In the end, I've settled for coding up a preprocessor tool of sorts in Python. There's still a fairly one-to-one correspondence between the source and the TrueType instructions, but my program translates coordinates to control point indices (it's easier for me to read coordinates, and they're stable at this point while their indices are not) and labels to control value table indicies. Groups of constants to inside parenthesis automatically push the length of list after the constants themselves so that I don't have to deal with counting them and keeping the count updated. What I'm particularly proud of is that it can do some light optimization -- in particular the byte code is stack based and my preprocessor will perform safe coalesces of pushes of constants for me. Here's what I wrote to do the grid fitting for that uppercase D above:
SVTCA[x-axis] <160,0> MDAP[rnd] <160,1600> ALIGNRP <320,160> "stem" MIRP[rp0,min,rnd,grey] <320,1440> ALIGNRP <960,800> MDAP[rnd] FLIPOFF <960,0> "o800-400" MIRP <960,1600> "o800-400" MIRP FLIPON <800,800> "stem" MIRP[rp0,min,rnd,grey] FLIPOFF <800,160> "i640-240" MIRP[rp0,grey] FLIPON <800,1440> ALIGNRP <160,0> SRP1 <960,800> SRP2 ( <560,0> <560,160> <560,1440> <560,1600> ) SLOOP IP SVTCA[y-axis] <160,0> SRP0 <320,160> "stem" MIRP[rp0,min,rnd,grey] ( <560,160> <800,160> ) SLOOP ALIGNRP <160,1600> MDAP[rnd] ( <560,1600> <960,1600> ) SLOOP ALIGNRP <320,1440> "stem" MIRP[rp0,min,rnd,grey] ( <560,1440> <800,1440> ) SLOOP ALIGNRP <160,0> SRP1 <160,1600> SRP2 ( <800,800> <960,800> ) SLOOP IP
...and here's the byte code that turns into, using FontForge's mnemonics:
40 | NPUSHB 26 | 38 0a | 10 04 | 4 01 | 1 00 | 0 0c | 12 0b | 11 0d | 13 1b | 27 02 | 2 03 | 3 01 | 1 08 | 8 09 | 9 07 | 7 1b | 27 00 | 0 06 | 6 08 | 8 0c | 12 02 | 2 04 | 4 04 | 4 00 | 0 0b | 11 09 | 9 20 | 32 0a | 10 1b | 27 03 | 3 26 | 38 05 | 5 26 | 38 04 | 4 0d | 13 07 | 7 1b | 27 01 | 1 00 | 0 01 | SVTCA[x-axis] 2f | MDAP[rnd] 3c | ALIGNRP fc | MIRP[rp0,min,rnd,grey] 3c | ALIGNRP 2f | MDAP[rnd] 4e | FLIPOFF e0 | MIRP[grey] e0 | MIRP[grey] 4d | FLIPON fc | MIRP[rp0,min,rnd,grey] 4e | FLIPOFF f0 | MIRP[rp0,grey] 4d | FLIPON 3c | ALIGNRP 11 | SRP1 12 | SRP2 17 | SLOOP 39 | IP 00 | SVTCA[y-axis] 10 | SRP0 fc | MIRP[rp0,min,rnd,grey] 3c | ALIGNRP 3c | ALIGNRP 2f | MDAP[rnd] 3c | ALIGNRP 3c | ALIGNRP fc | MIRP[rp0,min,rnd,grey] 3c | ALIGNRP 3c | ALIGNRP 11 | SRP1 12 | SRP2 39 | IP 39 | IP
So instructing the letters is something of a tedious slog, and before I could even do that I spent a lot of time surveying existing programs and writing a few preliminary programs of my own while searching for a way to make a high quality grid fit easier on myself.

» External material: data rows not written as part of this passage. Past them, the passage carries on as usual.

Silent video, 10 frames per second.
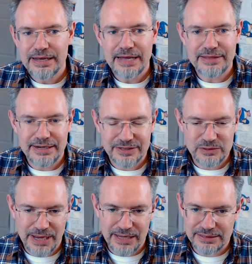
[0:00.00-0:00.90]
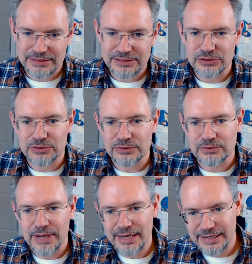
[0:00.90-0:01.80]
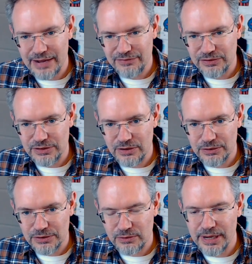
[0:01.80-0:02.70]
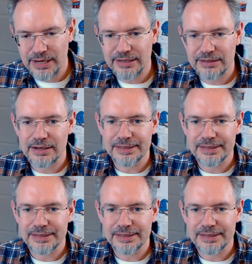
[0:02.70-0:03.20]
and then expanded to Haiti after the earthquake,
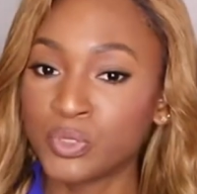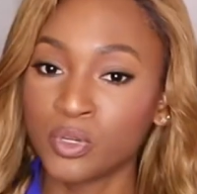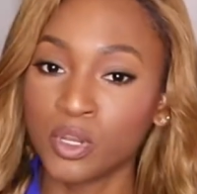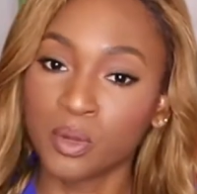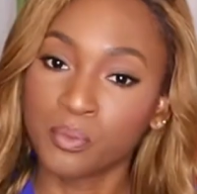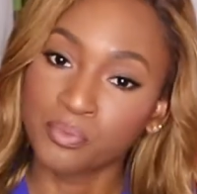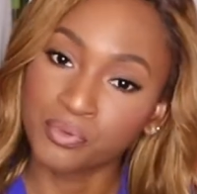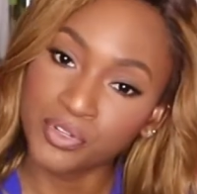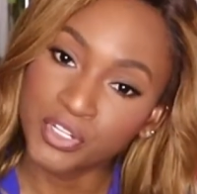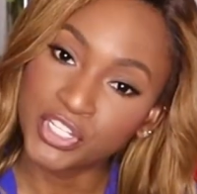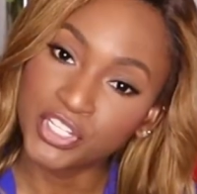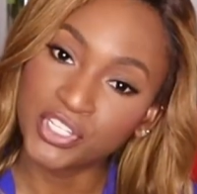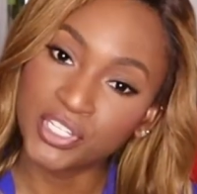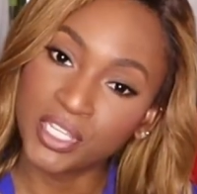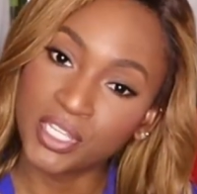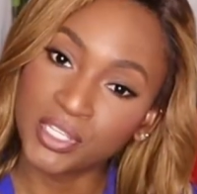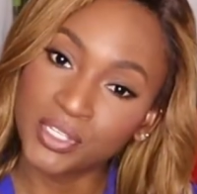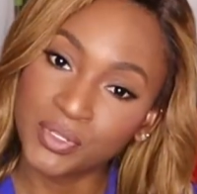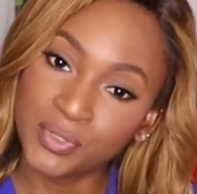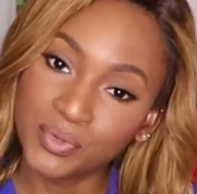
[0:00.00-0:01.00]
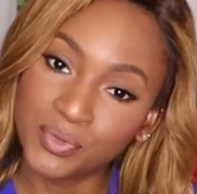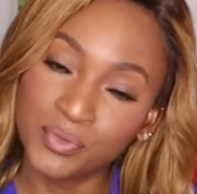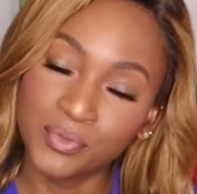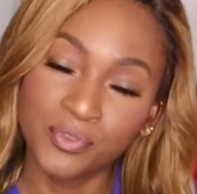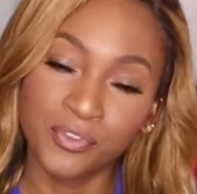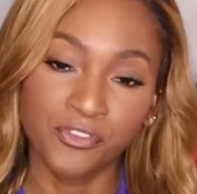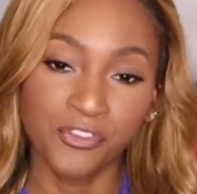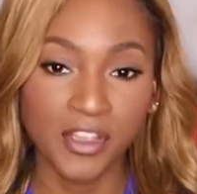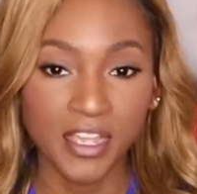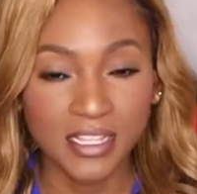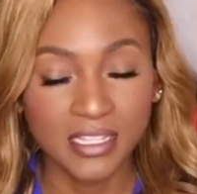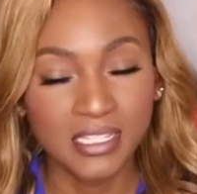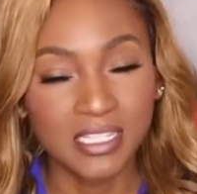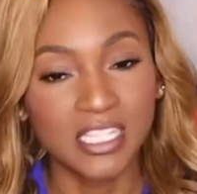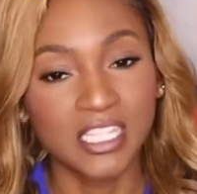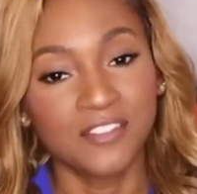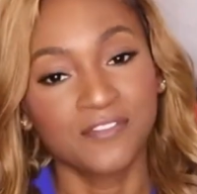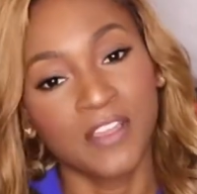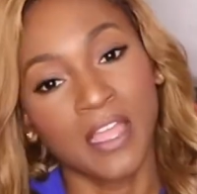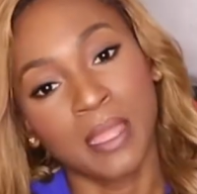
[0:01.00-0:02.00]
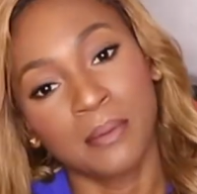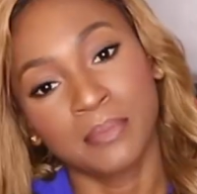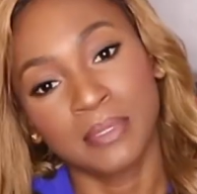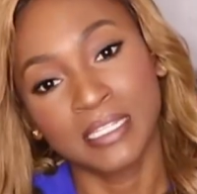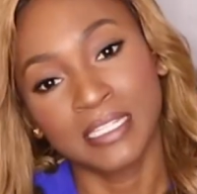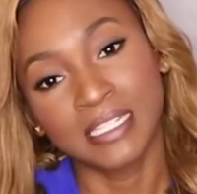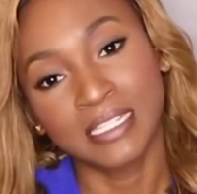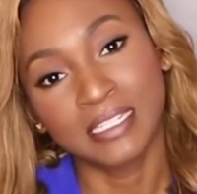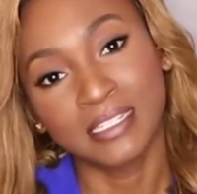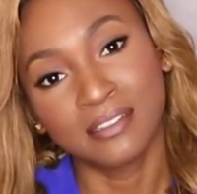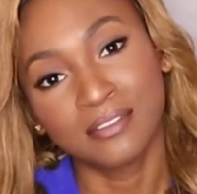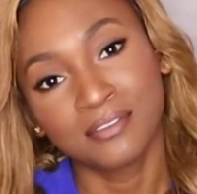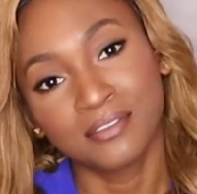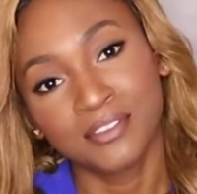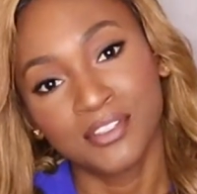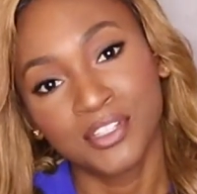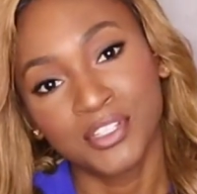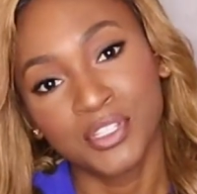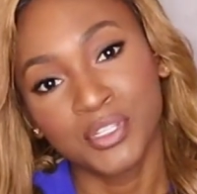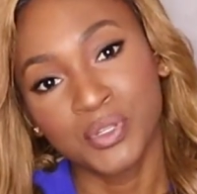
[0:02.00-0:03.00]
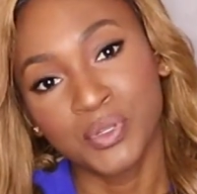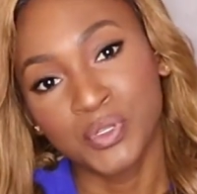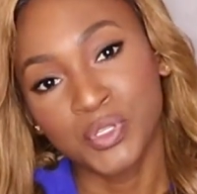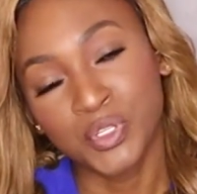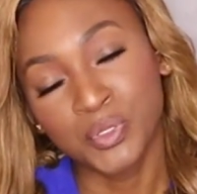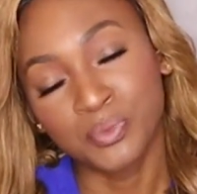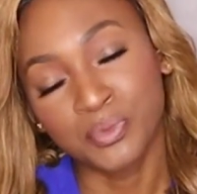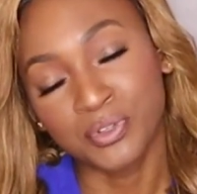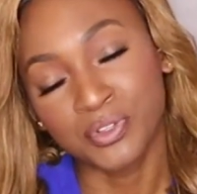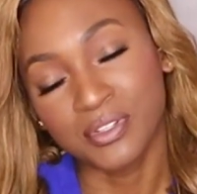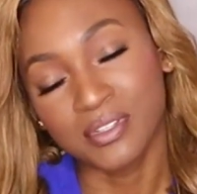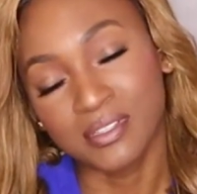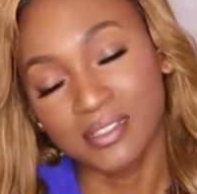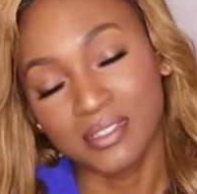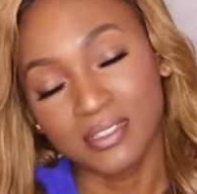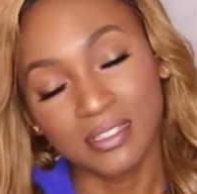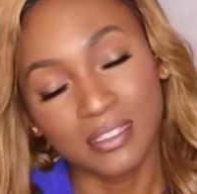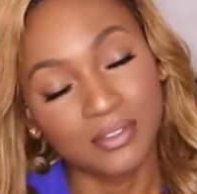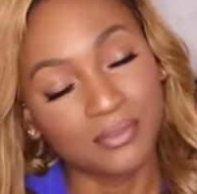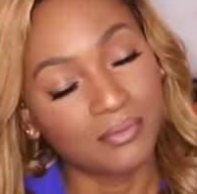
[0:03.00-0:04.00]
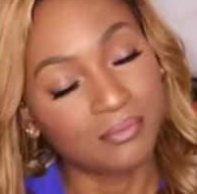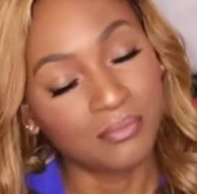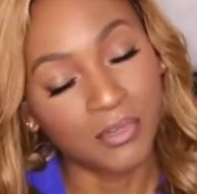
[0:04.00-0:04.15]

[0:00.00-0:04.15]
do appreciate you, friends, family, YouTubers.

In the end, I don't think there's really a good shortcut. I suppose I could just have copped out and stuck with the autoinstructor. But I'm a perfectionist and good grid fitting is what separates the amateurs from the professionals in the digital font world. I certainly understand now how there's a rare few who's entire job is simply to instruct fonts.
I'm taking my time, but when I finally release this font, I'd like it to be among the list of those that always seems to crop up whenever people discuss good programming fonts.